Despite the impression you often get from the media, emergencies account for less than eight percent of hunger's victims. Few people realise that there are over 1 billion hungry people in the world who don't make the headlines -- more than the combined populations of the United States, Canada and the European Union. They are of all ages, from babies whose mothers cannot produce enough milk to the elderly with no relatives to care for them. They are the unemployed inhabitants of urban slums, the landless farmers tilling other people's fields, the orphans of AIDS and the sick, who need special or increased food intake to survive. Above all, children, women and rural communities are on the frontlines of hunger.

The percentage of hungry people is highest in east, central and southern Africa. Around three-quarters of undernourished people live in low-income rural areas of developing countries, principally in higher-risk farming areas.
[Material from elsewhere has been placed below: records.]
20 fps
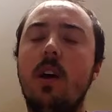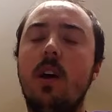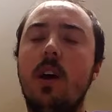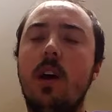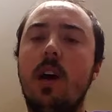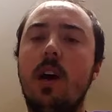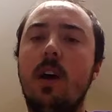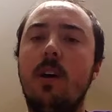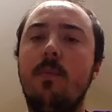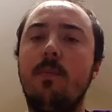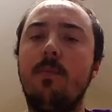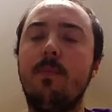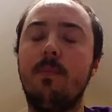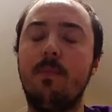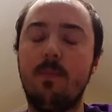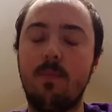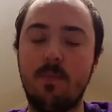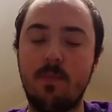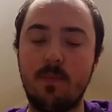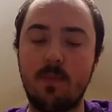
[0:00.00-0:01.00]
Um,
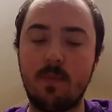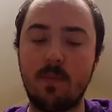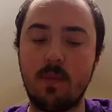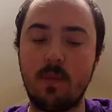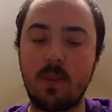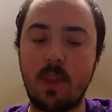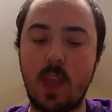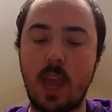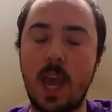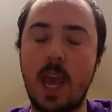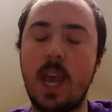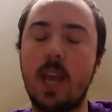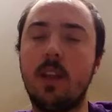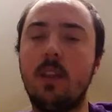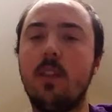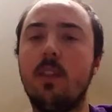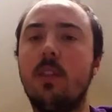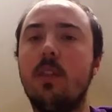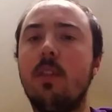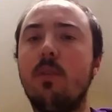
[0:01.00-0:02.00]

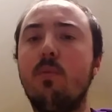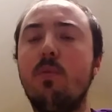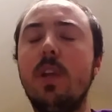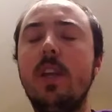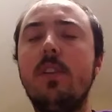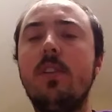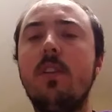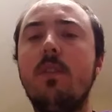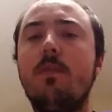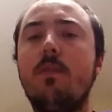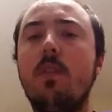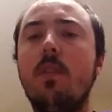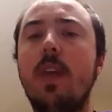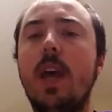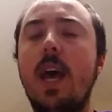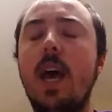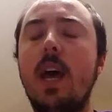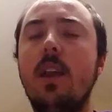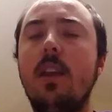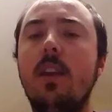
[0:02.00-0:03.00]
and the reason for
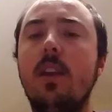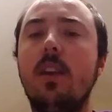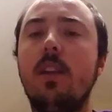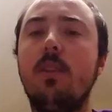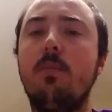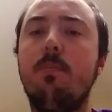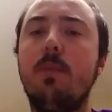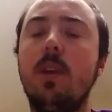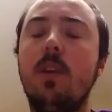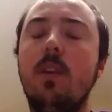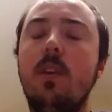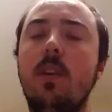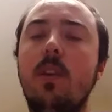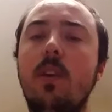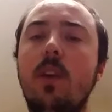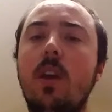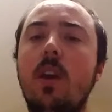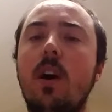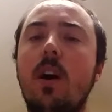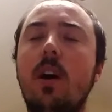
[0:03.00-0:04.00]
that is
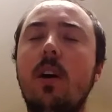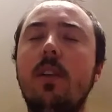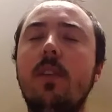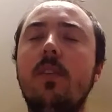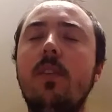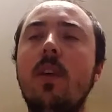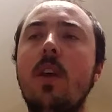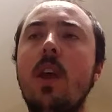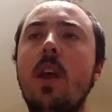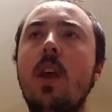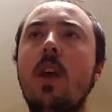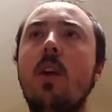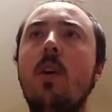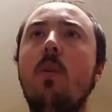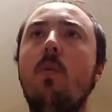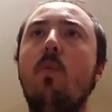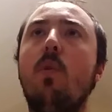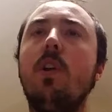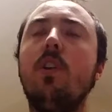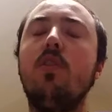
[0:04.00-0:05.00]
because
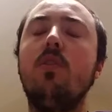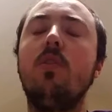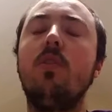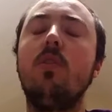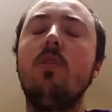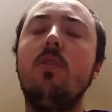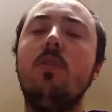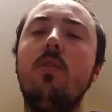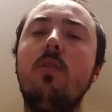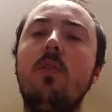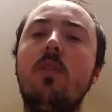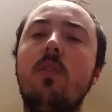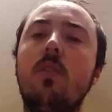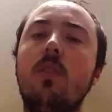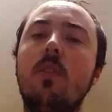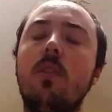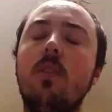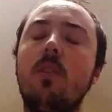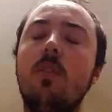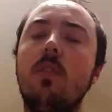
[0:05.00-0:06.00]
when you
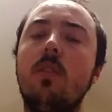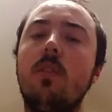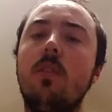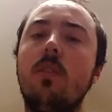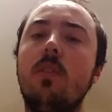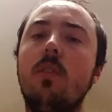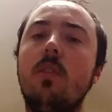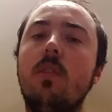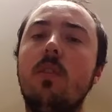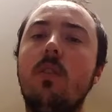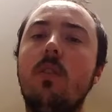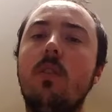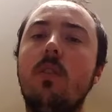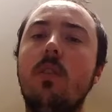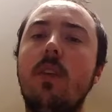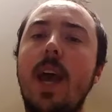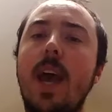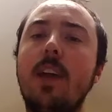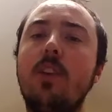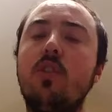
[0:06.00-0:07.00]
use
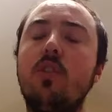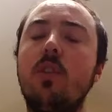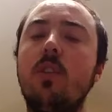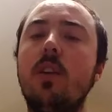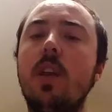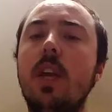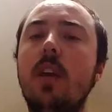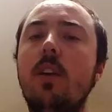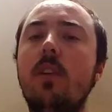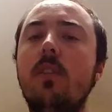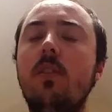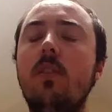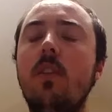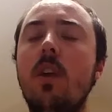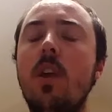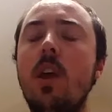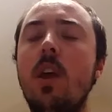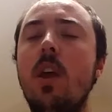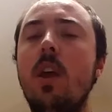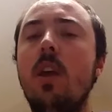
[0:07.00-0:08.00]
natural nails,
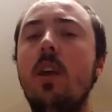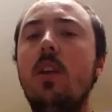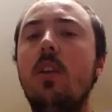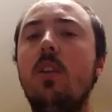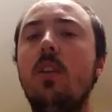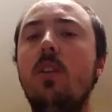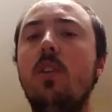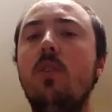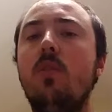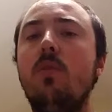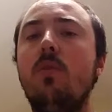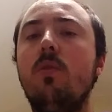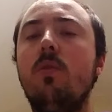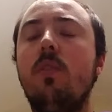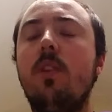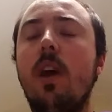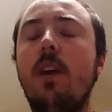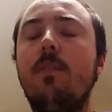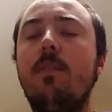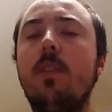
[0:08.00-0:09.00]
you
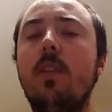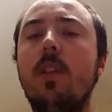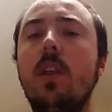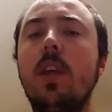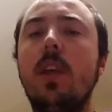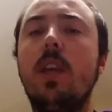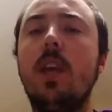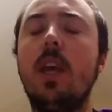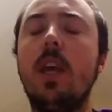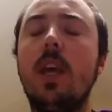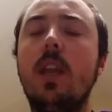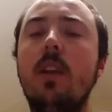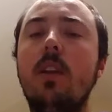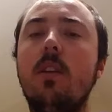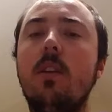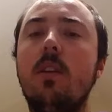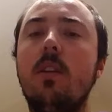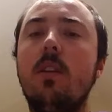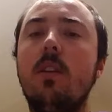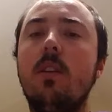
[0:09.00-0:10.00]
definitely get
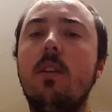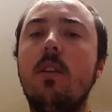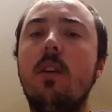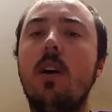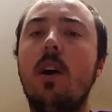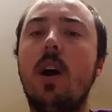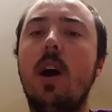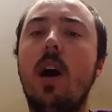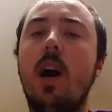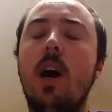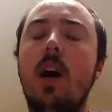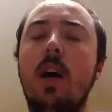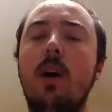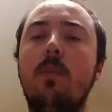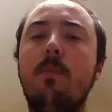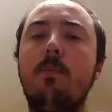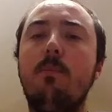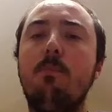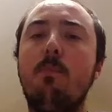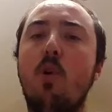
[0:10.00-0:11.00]

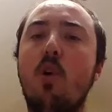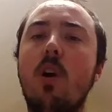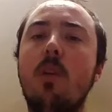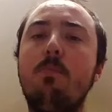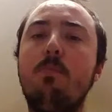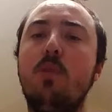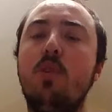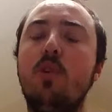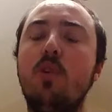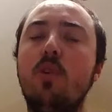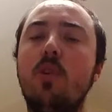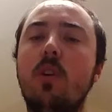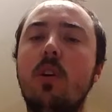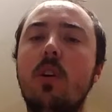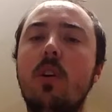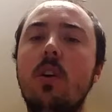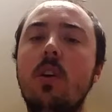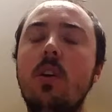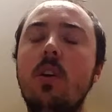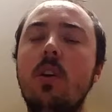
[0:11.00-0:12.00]
more
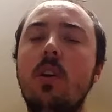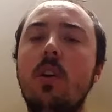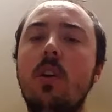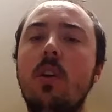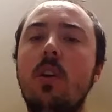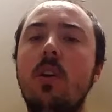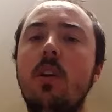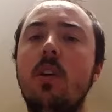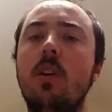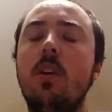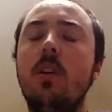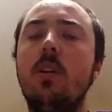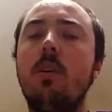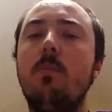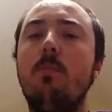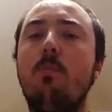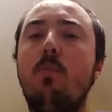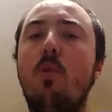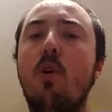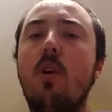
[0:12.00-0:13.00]
pure,
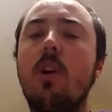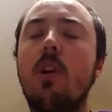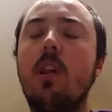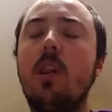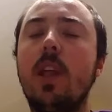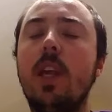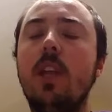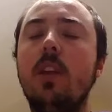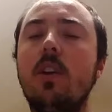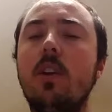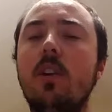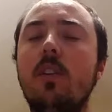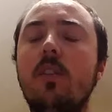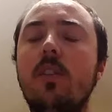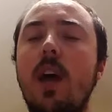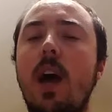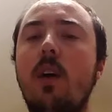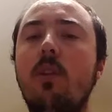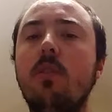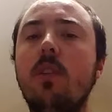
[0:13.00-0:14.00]
more cleaner
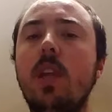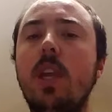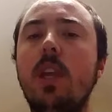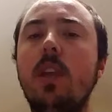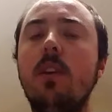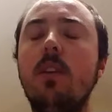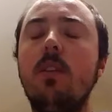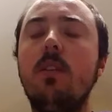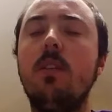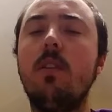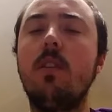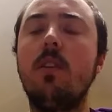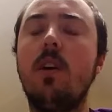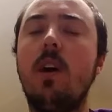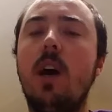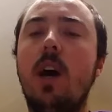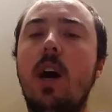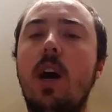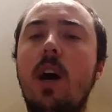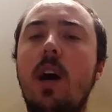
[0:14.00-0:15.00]
sounding
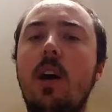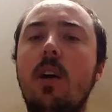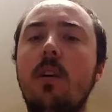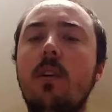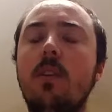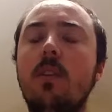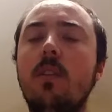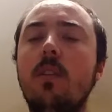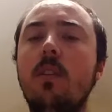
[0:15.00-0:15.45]
uh,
However, the share of the hungry in urban areas is rising. Of the total number of over 1 billion chronically hungry people, over half are in Asia and the Pacific and about a quarter are in Sub-Saharan Africa.

Whereas good progress was made in reducing chronic hunger in the 1980s and the first half of the 1990s, hunger has been slowly but steadily on the rise for the past decade, FAO said. The number of hungry people increased between 1995-97 and 2004-06 in all regions except Latin America and the Caribbean. But even in this region, gains in hunger reduction have been reversed as a result of high food prices and the global economic downturn that started in 2008. 

Today, one in seven people do not get enough food to be healthy and lead an active life, making hunger and malnutrition the number one risk to health worldwide -- greater than AIDS, malaria and tuberculosis combined.